### Exercise brief
Each line from the one with "[0:00.00-0:03.40]" through the last line below must be written out exactly. Do not copy pictures.

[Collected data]

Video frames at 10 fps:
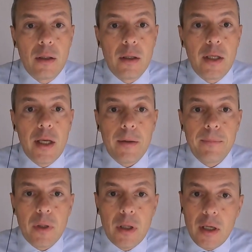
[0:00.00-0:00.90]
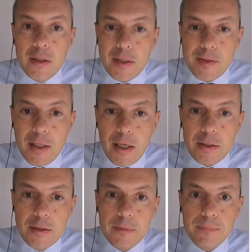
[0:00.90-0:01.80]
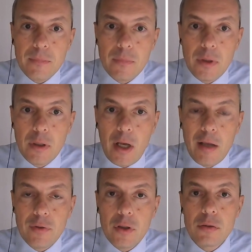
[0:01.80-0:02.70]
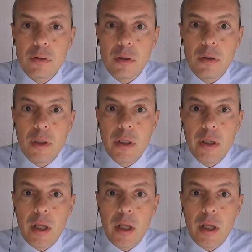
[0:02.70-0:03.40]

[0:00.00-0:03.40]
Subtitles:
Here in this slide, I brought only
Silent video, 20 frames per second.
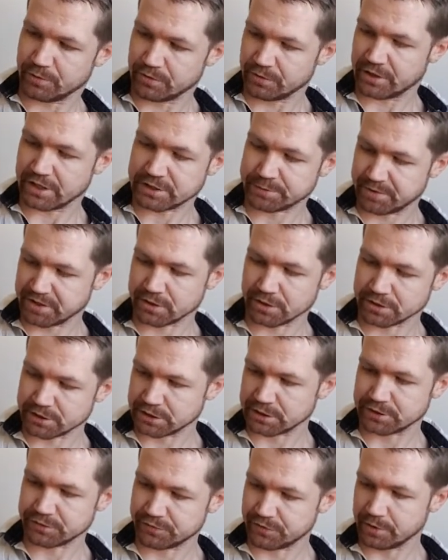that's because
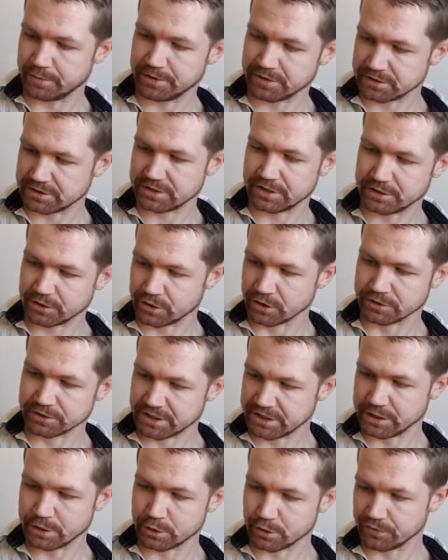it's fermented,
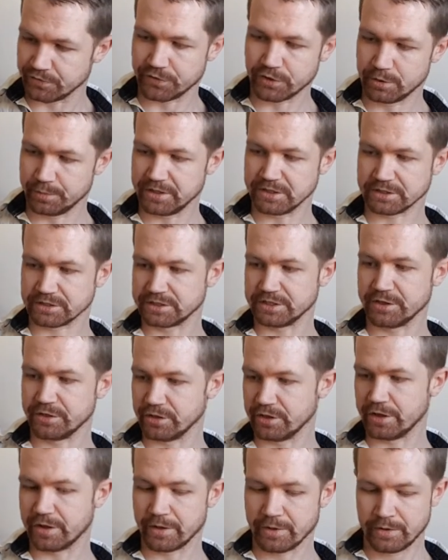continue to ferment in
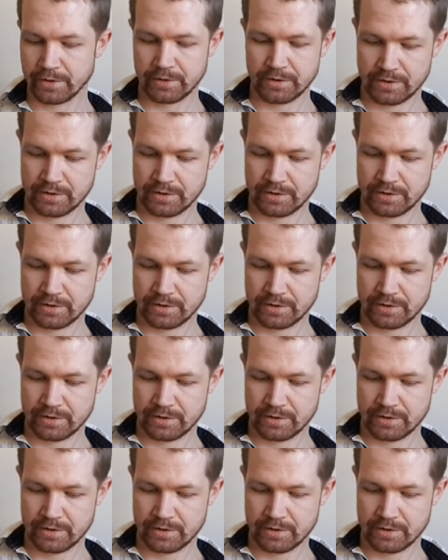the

### Response
[0:00.00-0:03.40]
Subtitles:
Here in this slide, I brought only
Silent video, 20 frames per second.
that's because
it's fermented,
continue to ferment in
the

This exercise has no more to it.